Per Appendino, sarebbe potuta essere l’occasione per lanciare messaggi non propriamente amichevoli verso piazza Castello e via Alfieri, togliendo almeno in parte lo stendardo autonomista al Carroccio piemontese e insinuandosi anche in questo caso tra centrodestra e centrosinistra in un dibattito che se è vero ha visto i Cinquestelle contrari in Regione, avrebbe potuto avere un differente risvolto posizionandolo su un tema che la legge attribuisce proprio alle Città Metropolitane e non anche alle Province: quello del coordinamento dello sviluppo socioeconomico, delega peraltro in capo proprio a De Vita. Ma è, soprattutto, l’ulteriore assenza o distanza rispetto a Milano che emerge anche in questa vicenda. Una storia ancora tutta da scrivere e con esiti impossibili oggi da prevedere, quella della proposta che arriverà sul tavolo del ministro Boccia.

Certo è che i temi sono concreti: uscire dall'attuale situazione di stallo in cui versano le grandi città metropolitane, senza strappi, ma con la possibilità di gestire direttamente alcuni comparti di spesa, dal trasporto pubblico locale all'edilizia scolastica passando per la gestione delle case popolari sino alla gestione dei fondi europei che dovrebbero essere erogati direttamente ai municipi.

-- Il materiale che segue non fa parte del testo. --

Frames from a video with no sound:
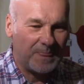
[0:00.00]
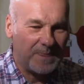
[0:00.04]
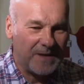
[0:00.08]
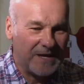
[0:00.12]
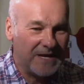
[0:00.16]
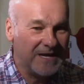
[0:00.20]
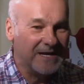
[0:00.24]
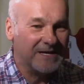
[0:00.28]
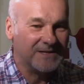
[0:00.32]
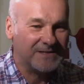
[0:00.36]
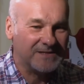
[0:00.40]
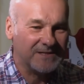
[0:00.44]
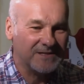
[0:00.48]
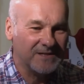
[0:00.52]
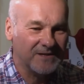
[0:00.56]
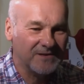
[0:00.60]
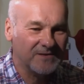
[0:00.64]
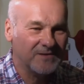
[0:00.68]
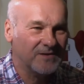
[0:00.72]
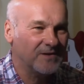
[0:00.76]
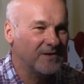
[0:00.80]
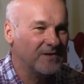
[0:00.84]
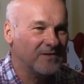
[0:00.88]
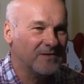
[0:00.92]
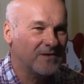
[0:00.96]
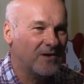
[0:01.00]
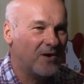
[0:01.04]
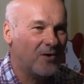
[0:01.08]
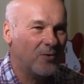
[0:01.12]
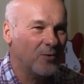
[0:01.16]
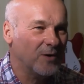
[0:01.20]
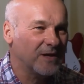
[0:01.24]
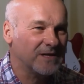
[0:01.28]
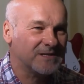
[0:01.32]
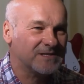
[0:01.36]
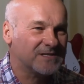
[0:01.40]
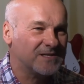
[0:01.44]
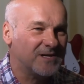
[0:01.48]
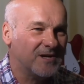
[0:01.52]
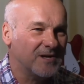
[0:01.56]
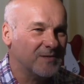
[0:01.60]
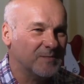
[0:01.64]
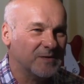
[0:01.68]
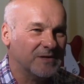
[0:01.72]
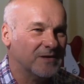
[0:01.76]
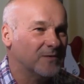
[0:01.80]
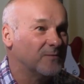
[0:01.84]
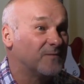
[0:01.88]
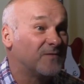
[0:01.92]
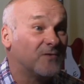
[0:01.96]
hit and the, the whole
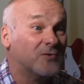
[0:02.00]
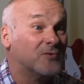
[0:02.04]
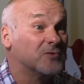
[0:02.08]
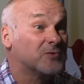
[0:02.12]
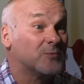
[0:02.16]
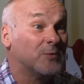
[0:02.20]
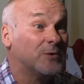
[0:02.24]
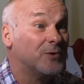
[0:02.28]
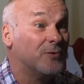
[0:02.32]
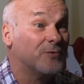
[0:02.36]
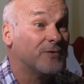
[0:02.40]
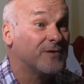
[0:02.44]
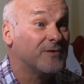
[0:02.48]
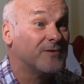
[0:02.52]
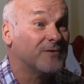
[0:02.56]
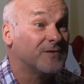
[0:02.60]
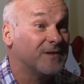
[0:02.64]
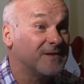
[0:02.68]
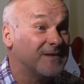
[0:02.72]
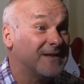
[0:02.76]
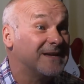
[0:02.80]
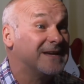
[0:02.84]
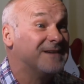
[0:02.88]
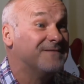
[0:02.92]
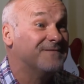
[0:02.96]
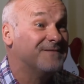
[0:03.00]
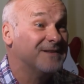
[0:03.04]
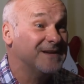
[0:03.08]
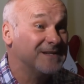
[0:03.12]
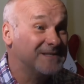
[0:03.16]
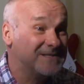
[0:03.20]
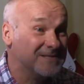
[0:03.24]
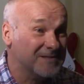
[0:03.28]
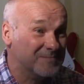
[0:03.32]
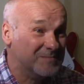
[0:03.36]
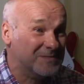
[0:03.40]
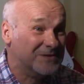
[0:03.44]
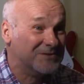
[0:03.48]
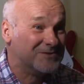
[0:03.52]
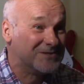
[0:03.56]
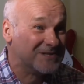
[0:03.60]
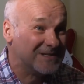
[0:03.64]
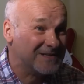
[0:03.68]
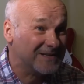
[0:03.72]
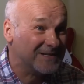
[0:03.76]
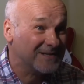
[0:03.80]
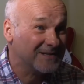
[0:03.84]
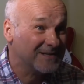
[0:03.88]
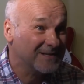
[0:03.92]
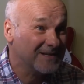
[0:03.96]
excitement, and of course we all thought that they invented
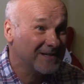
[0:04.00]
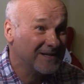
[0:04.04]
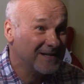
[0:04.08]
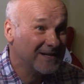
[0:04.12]
music.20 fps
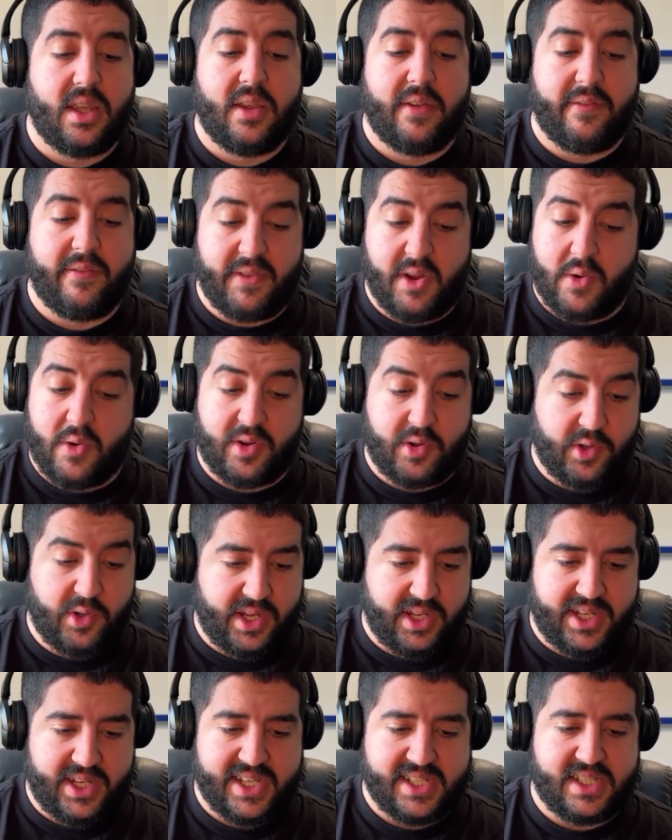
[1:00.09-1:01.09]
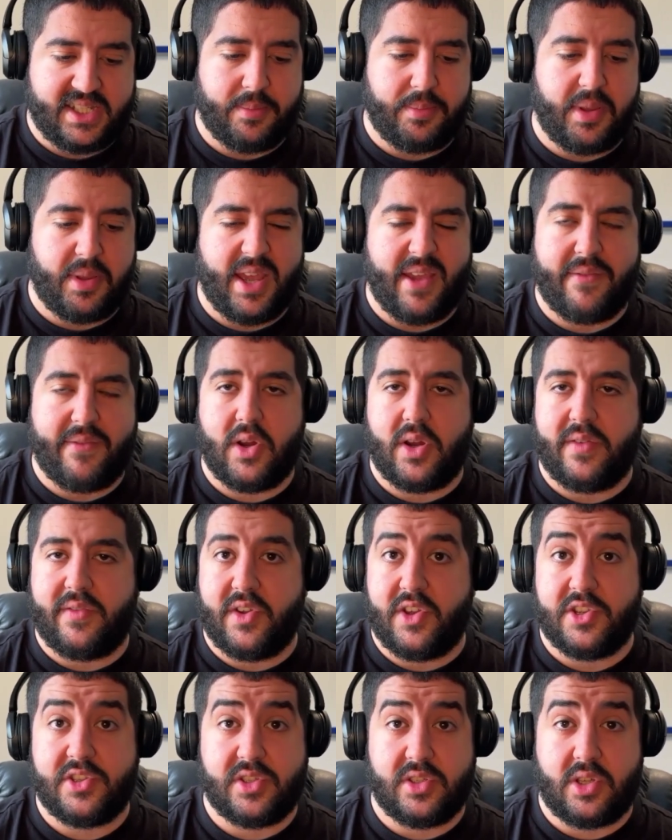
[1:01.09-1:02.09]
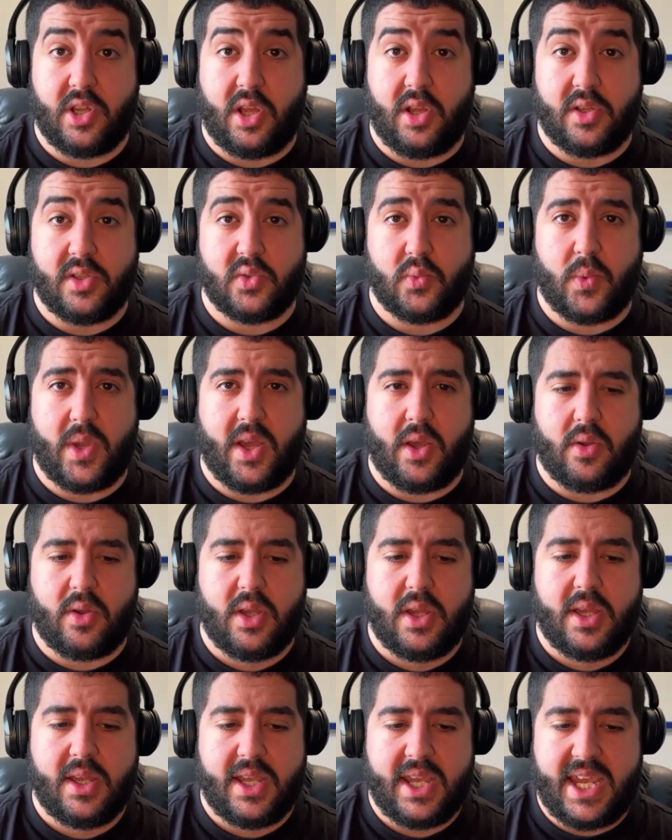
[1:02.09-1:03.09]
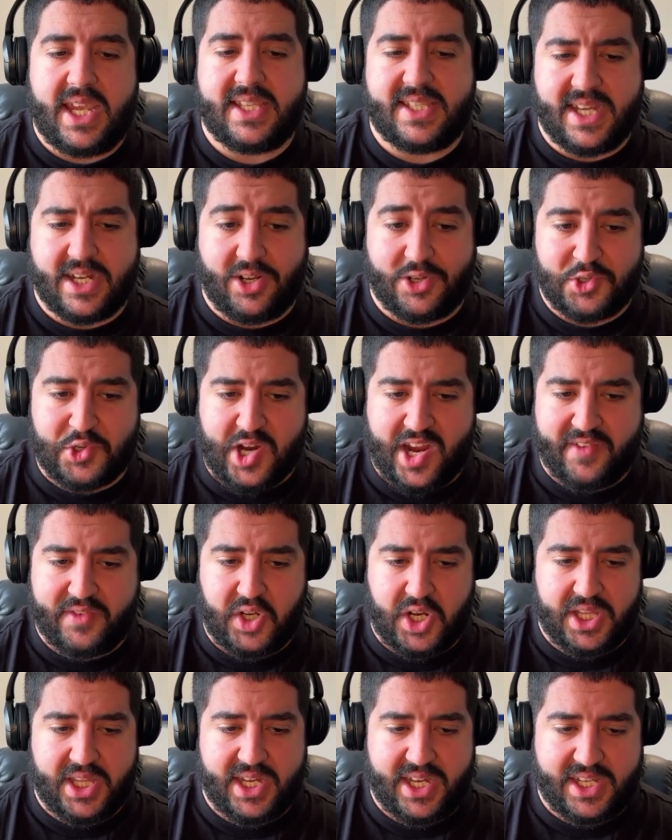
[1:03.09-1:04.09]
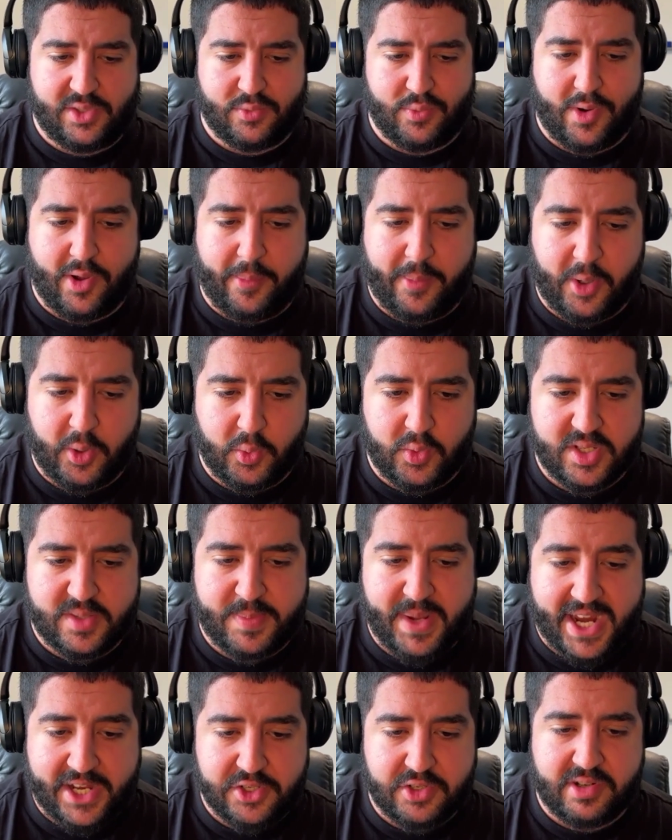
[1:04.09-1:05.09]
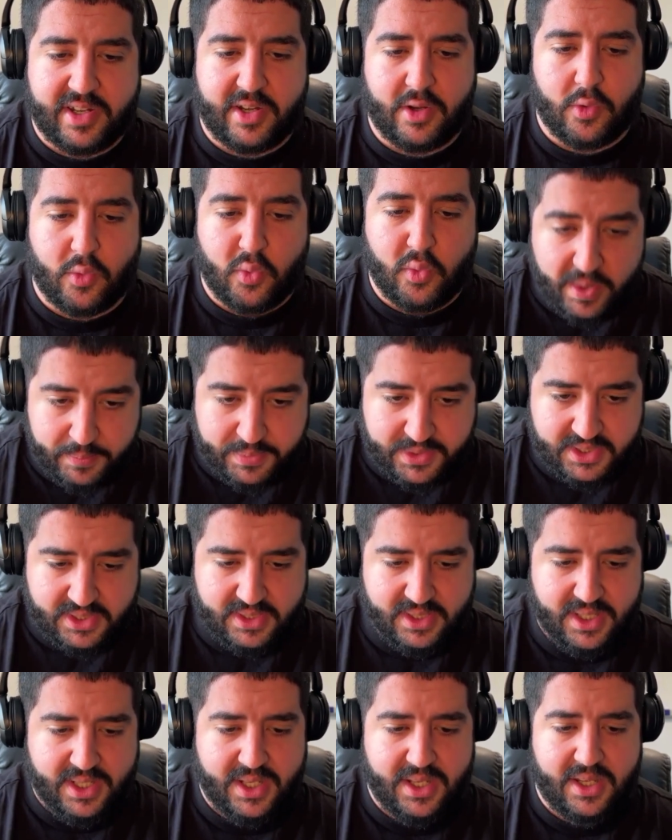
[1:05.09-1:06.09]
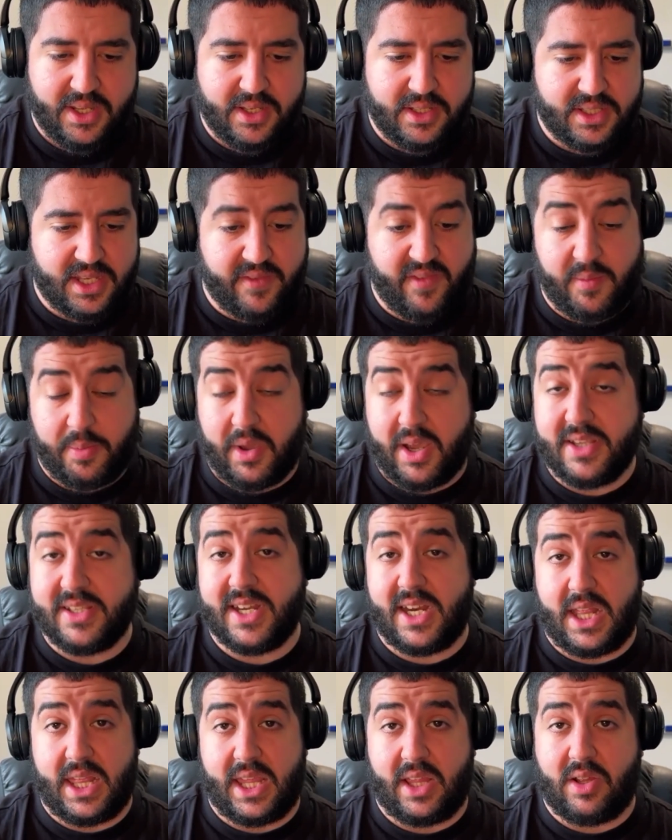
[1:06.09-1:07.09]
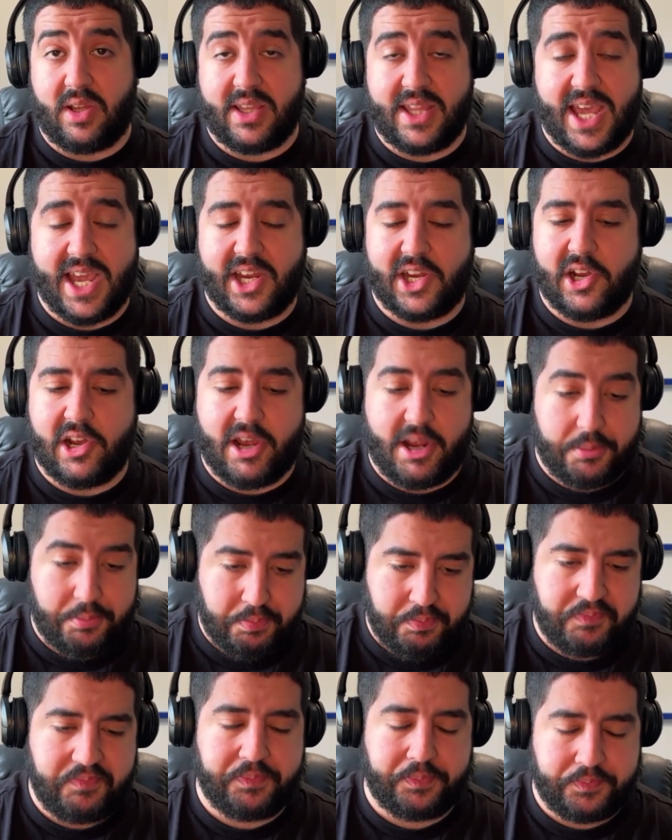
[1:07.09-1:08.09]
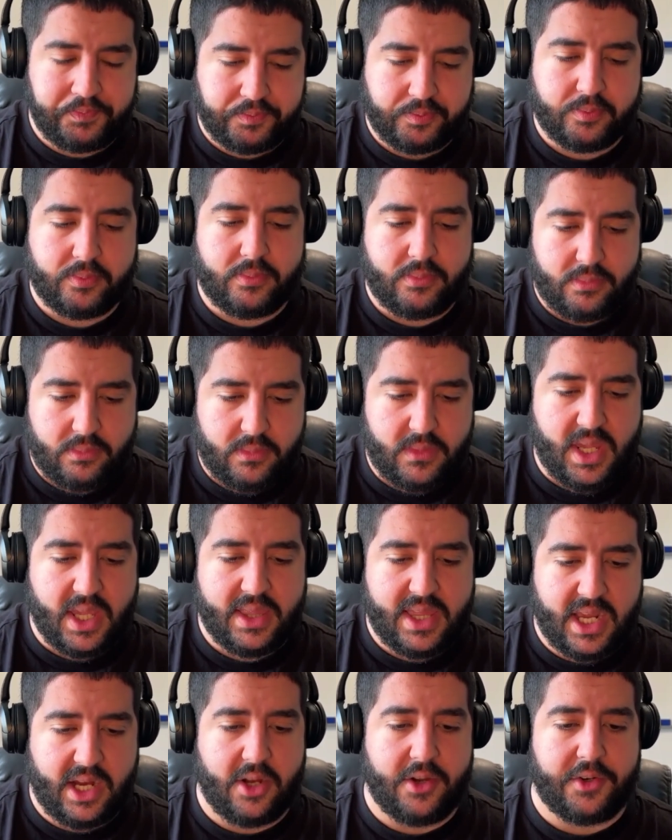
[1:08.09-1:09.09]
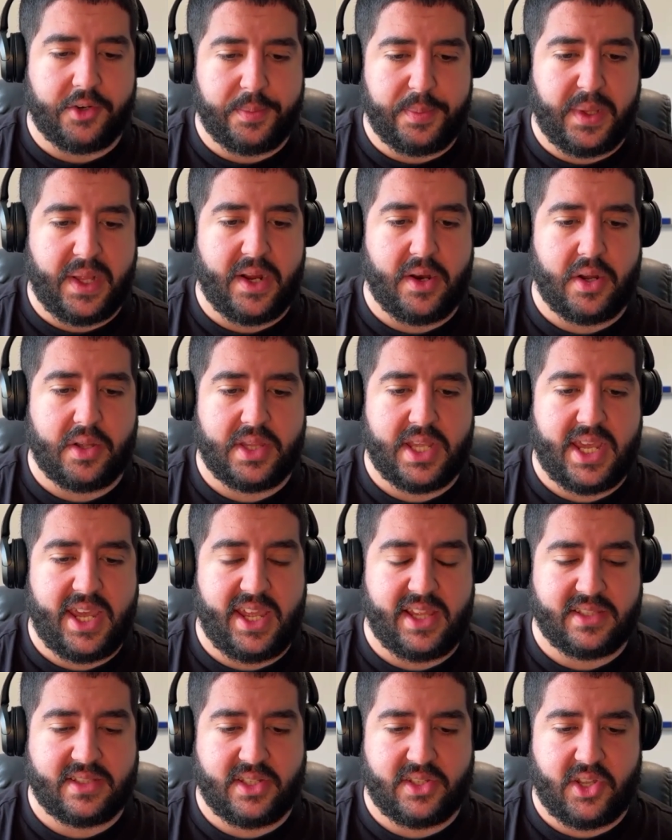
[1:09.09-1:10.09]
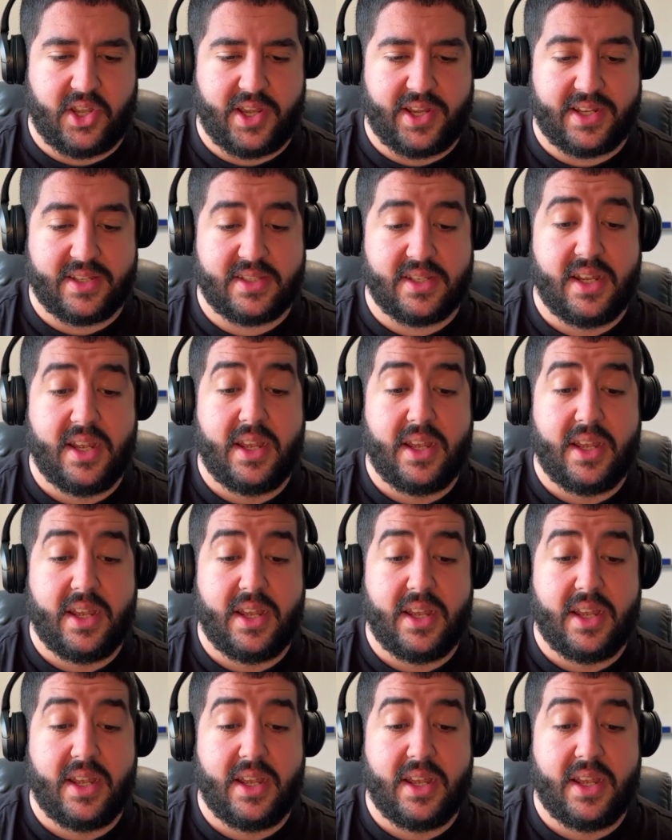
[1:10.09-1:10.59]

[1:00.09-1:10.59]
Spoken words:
very good contested player, very versatile as well. He said on draft night that his role model was Patrick Cripps. So if he plays anything like that guy, they got a good player on their hands, the Tigers.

“Le Città Metropolitane sono quattordici, anche se sono molto diverse tra loro ovviamente, ma senza dare giudizi, è chiaro che la riforma sia rimasta a metà”, ha detto recentemente il sindaco di Milano, spiegando come “da un lato, non vediamo segni di iniziativa rispetto al disegno futuro delle Città metropolitane, dall'altro, vediamo che questo percorso dell'autonomia si sta muovendo”. Che la cosa non faccia impazzire di gioia la Lega non stupisce: “Il governo deleghi le Regioni e organizzare il livello intermedio e non passi quell’obbrobrio delle Città Metropolitane”, diceva Roberto Maroni quando da governatore della Lombardia si era schierato in maniera netta contro la riforma Delrio. Sono passati anni e poco o nulla è cambiato.

Occasione persa, dunque, per Torino anche se c’è sempre il tempo per cercare di non rimanere indietro rispetto a Milano? “Il modello interregionale con un ruolo importante delle grandi città metropolitane e dei loro territori è quello giusto, soprattutto in un quadro europeo” sostiene il consigliere regionale del Pd Alberto Avetta fino a pochi mesi fa presidente di Anci Piemonte. “Su temi come la logistica, per fare un esempio, la funzione del coordinamento dello sviluppo economico la si può assolvere proprio con assi tra le grandi aree metropolitane". Ricordando il suo mandato di vicepresidente della Città Metropolitana, spiega che all'epoca "proprio forti di questa convinzione e del ruolo dell'ente, avevamo lavorato anche per cercare di ridare vita, pur con tutti cambiamenti necessari, al vecchio triangolo Genova-Milano-Torino”. Adesso al posto del triangolo c'è una linea che attraversa l’Italia, per chiedere più autonomia, da Napoli a Milano passando per Roma. Senza Torino.